According to EnergyQuest’s latest Monthly LNG Report, there have now been three cargoes of Queensland gas into Mexico, including the one from Santos.
The shipment was delivered to the Manzanillo LNG facility, on Mexico’s mid-west coast, a project that is a joint venture between Mitsui, Samsung and GLNG partner Korea Gas Corporation.
The consignment means that all three new Queensland LNG projects have now shipped one cargo each to Mexico.
“Asian buyers like Kogas are increasingly looking to new gas markets and as Mexico imports gas from the US, it is interesting to see Queensland gas being imported into Mexico,” EnergyQuest CEO Dr Graeme Bethune.
“From a broader market perspective, rather than new US LNG supply heading west to Asia, which is a major market concern for Australian and Southeast Asian LNG players, this cargo was yet further demonstration of the Australian LNG sector being able to ship east to America.
“To date, there has only been one cargo going the other way, a Shell cargo from Sabine Pass on the US Gulf Coast delivered to China in August via the Panama Canal.”
He said it appeared that exports into Asia from the US, using the canal, would not cover costs, while with the benefit of natural gas liquids and cheaper historic costs, west coast
Australian projects could both cover marginal costs and full costs of exports to Japan.
The report shows that the value of Australian export values exceeded a record set 22 months earlier in January 2015, at $1.75 billion.
In past the rise is due to the LNG spot price in Asia rallying to its highest level for the year of $US7 per million British Thermal Units.
Dr Bethune said today that the latest robust LNG outcomes were underpinned by many Australian LNG projects now performing above nameplate capacity.
Australian LNG export volumes grew by 6.6% or 65 cargoes in October to 4.3 million tonnes up from 4MMt (61 cargoes) in September.
Combined with higher oil prices, Dr Bethune said EnergyQuest estimated that the value of LNG exports in October was at least $1.75 billion.
“There was a particularly strong performance by LNG projects on the west coast,” Dr Bethune said.

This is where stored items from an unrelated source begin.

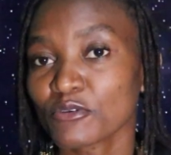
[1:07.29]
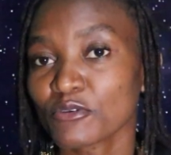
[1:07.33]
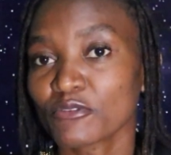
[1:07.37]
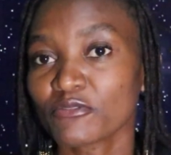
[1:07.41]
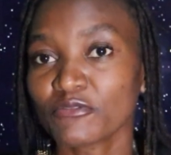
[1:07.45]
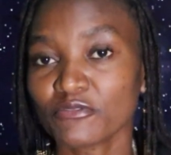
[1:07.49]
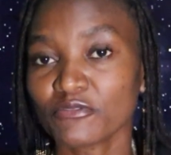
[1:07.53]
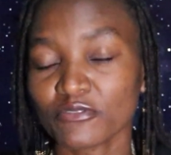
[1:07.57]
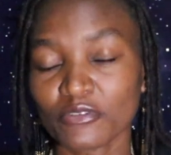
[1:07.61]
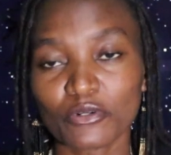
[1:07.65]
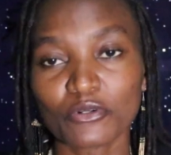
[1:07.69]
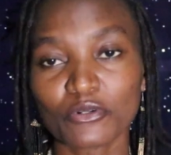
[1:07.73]
of
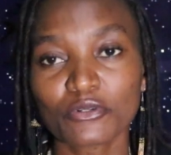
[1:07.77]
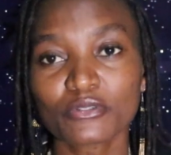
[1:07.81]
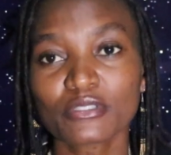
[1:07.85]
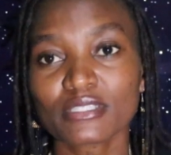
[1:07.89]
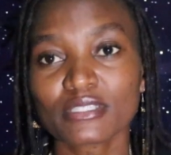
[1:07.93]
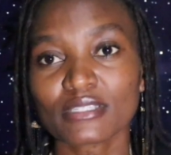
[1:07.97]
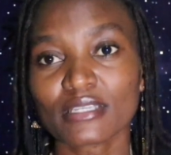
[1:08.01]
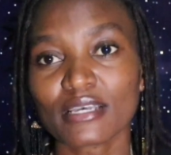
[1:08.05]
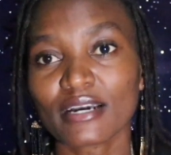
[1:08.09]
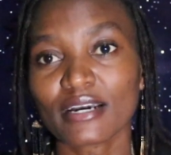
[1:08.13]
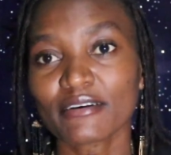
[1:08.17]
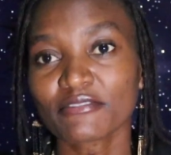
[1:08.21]

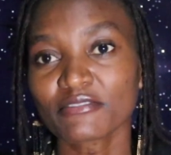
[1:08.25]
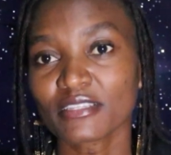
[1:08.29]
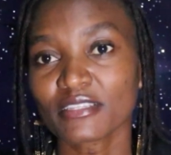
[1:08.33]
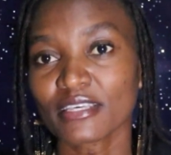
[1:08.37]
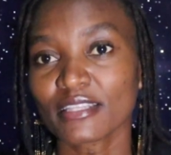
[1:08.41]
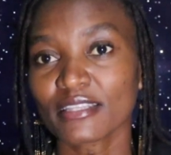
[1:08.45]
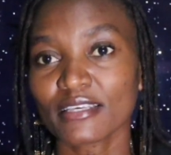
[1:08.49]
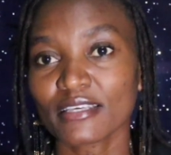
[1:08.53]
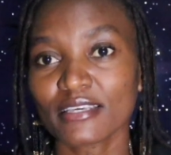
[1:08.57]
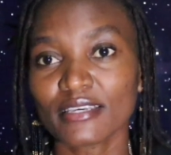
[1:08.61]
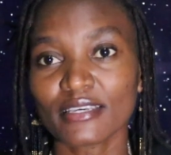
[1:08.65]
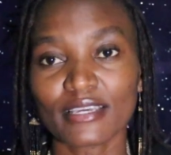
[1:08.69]
votes
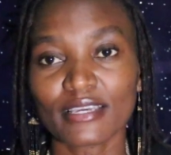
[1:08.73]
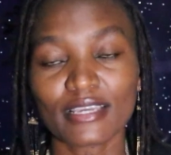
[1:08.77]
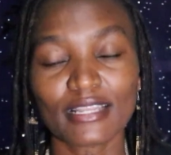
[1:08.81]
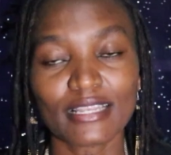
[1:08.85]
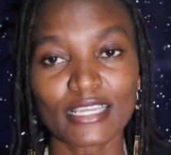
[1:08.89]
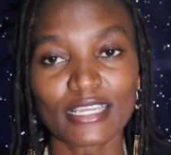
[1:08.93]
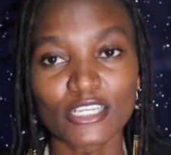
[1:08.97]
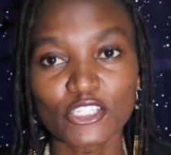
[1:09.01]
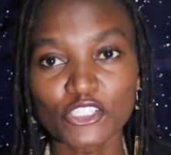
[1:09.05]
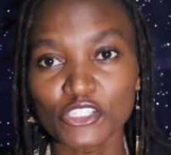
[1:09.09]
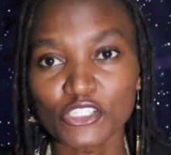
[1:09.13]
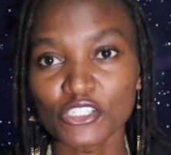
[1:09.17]
after the
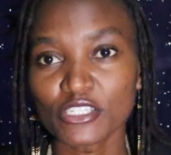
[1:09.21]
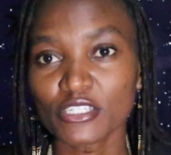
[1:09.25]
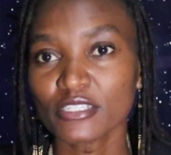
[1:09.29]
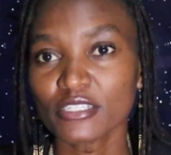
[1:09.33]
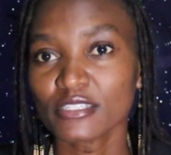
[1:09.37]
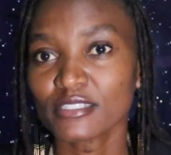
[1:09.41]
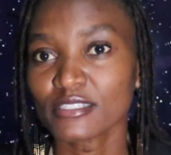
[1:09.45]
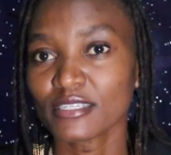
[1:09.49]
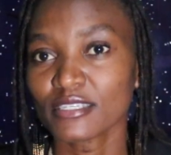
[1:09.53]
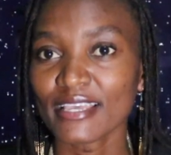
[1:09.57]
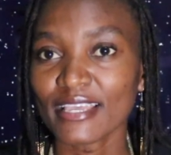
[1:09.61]
elections,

“Western Australian projects in October shipped 2.4MMt, up from 2.2MMt in September.”
That was an increase of three cargoes to 36 cargoes.
“Woodside’s Pluto project shipped seven cargoes in October, up from five cargoes in September,” Dr Bethune said.

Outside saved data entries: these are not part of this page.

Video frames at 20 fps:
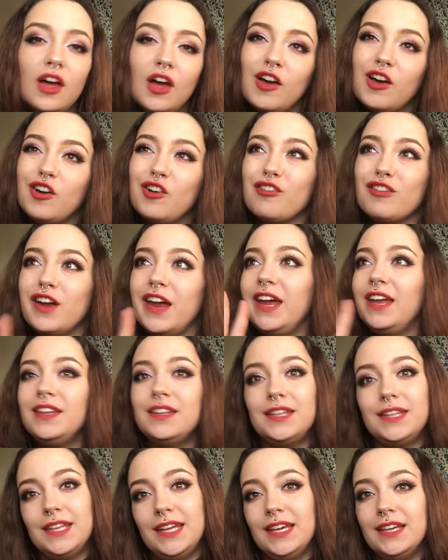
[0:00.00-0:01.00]
great
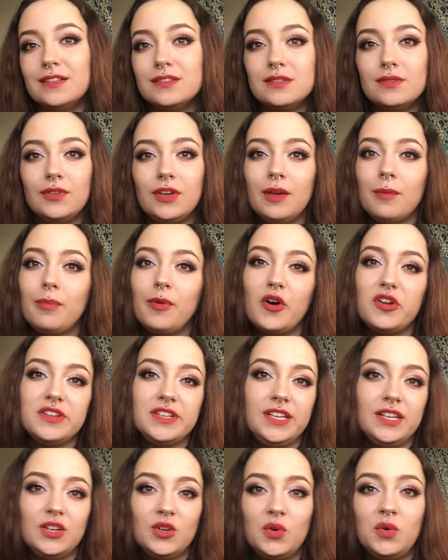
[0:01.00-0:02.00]
things for your body
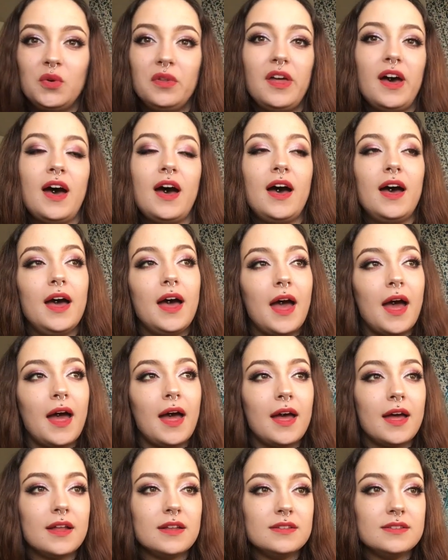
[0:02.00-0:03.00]
and all that,
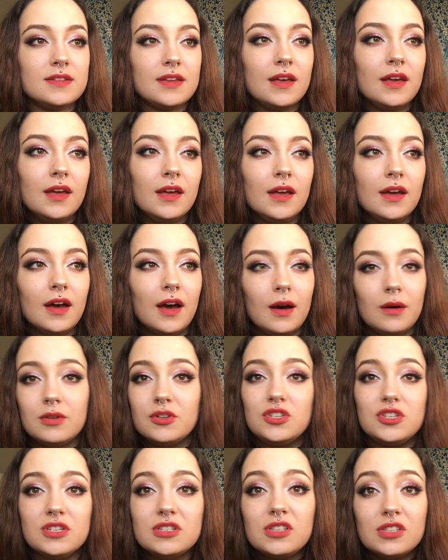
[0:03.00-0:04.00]
and
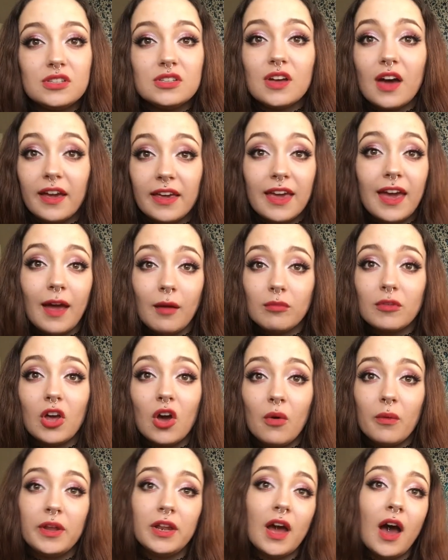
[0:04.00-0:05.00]
I kept
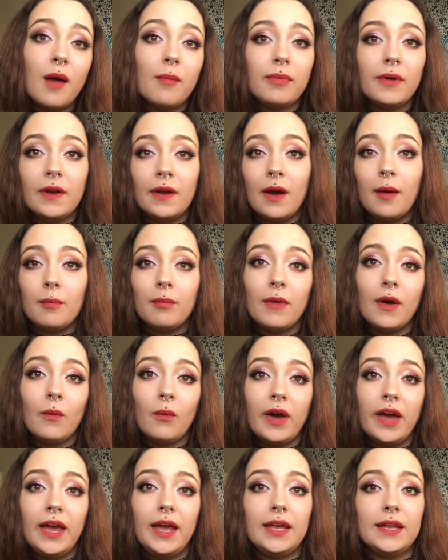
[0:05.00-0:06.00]
going up and up my
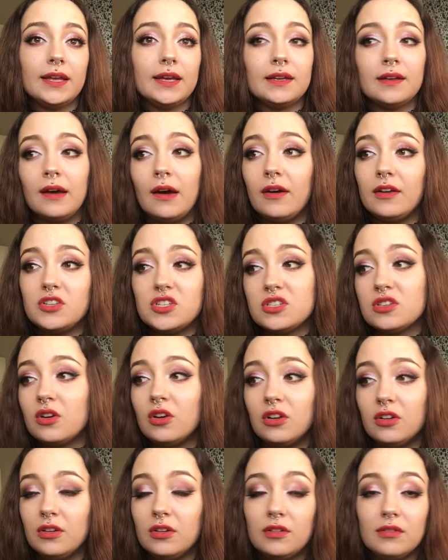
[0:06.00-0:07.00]
weight, and I just
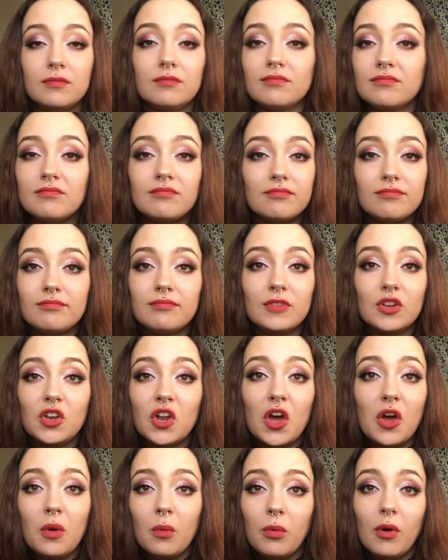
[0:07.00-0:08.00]
couldn't
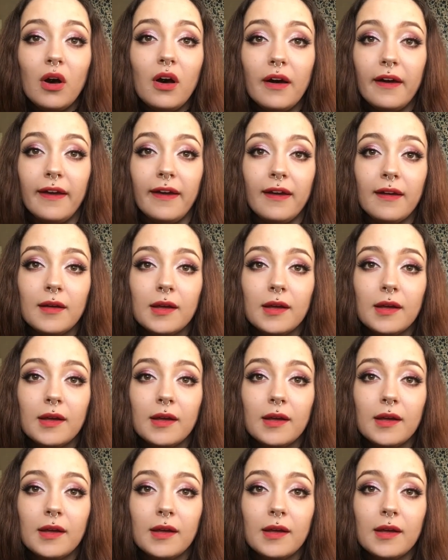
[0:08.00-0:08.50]
know why.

“Gorgon, operated by Chevron, continues to ramp up and shipped one additional cargo.”
Gorgon Train 1 is produced near nameplate at 5MMtpa, however recent reports indicate that in early November the plant was again shut down.

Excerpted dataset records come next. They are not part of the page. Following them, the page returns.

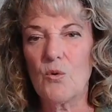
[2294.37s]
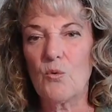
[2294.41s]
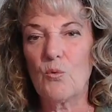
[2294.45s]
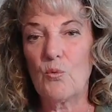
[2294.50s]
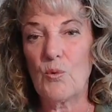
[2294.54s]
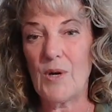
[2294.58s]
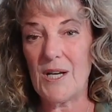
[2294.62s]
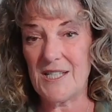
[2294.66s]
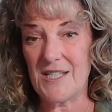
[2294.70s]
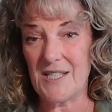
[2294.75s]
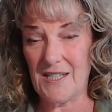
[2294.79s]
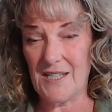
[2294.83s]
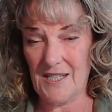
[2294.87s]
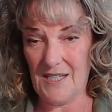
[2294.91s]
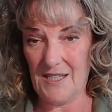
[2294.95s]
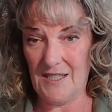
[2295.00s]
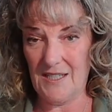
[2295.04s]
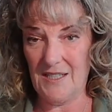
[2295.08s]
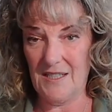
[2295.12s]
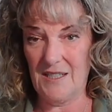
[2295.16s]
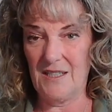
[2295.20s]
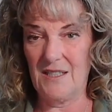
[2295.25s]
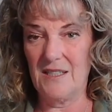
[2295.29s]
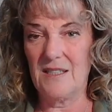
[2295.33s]

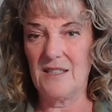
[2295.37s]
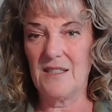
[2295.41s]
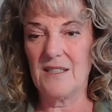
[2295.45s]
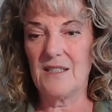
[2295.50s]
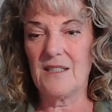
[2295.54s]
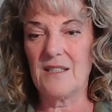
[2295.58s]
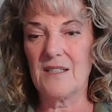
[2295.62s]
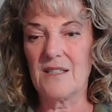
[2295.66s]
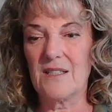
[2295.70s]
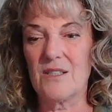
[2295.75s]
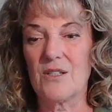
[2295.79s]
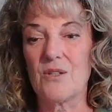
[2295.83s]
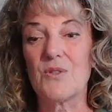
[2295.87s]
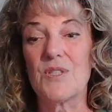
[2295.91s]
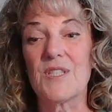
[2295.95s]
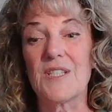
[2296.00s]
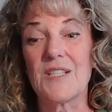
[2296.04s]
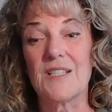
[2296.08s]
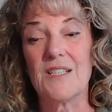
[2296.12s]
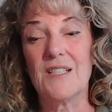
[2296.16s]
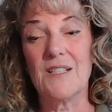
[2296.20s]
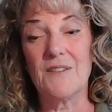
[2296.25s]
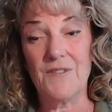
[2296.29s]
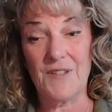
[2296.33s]
resonated so
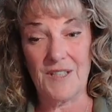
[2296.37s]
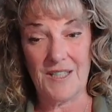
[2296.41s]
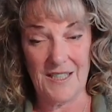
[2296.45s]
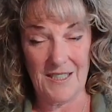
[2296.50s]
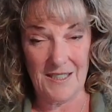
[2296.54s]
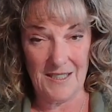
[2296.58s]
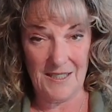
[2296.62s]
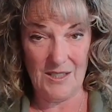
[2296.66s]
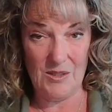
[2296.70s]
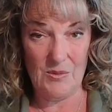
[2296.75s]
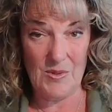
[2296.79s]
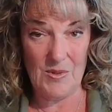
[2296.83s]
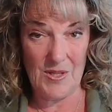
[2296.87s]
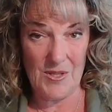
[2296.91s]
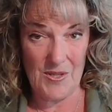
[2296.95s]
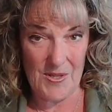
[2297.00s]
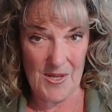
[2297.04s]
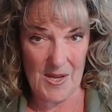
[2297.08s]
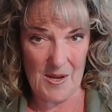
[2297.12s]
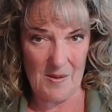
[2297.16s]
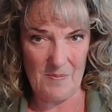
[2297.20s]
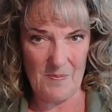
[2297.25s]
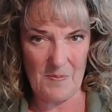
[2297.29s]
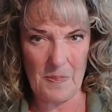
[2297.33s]
significantly with
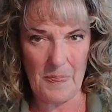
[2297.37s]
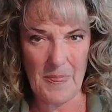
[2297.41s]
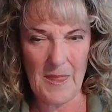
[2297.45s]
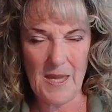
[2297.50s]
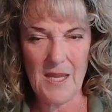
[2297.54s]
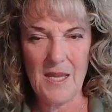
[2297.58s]
them.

With Train 2 ramping up it expects to move from six cargoes in October to as much as 2-3 cargoes per week.
The Gorgon domestic gas plant also remains offline, despite indications it would be back up and running by November 1.
The ConocoPhillips-operated Darwin LNG project, the only project in the Top End until Ichthys comes online, shipped five cargoes, or 300,000 tonnes, up from 200,000t in the previous month.
On Queensland’s east coast, the Gladstone LNG projects shipped 1.5MMt (24 cargoes), down slightly from 1.6MMt (25 cargoes) in September.
Dr Bethune said the increased October cargoes went to long-term buyers in China, Japan and Korea.
The report also revealed that GLNG only drilled six development wells in October, well below the target of 17 wells per month.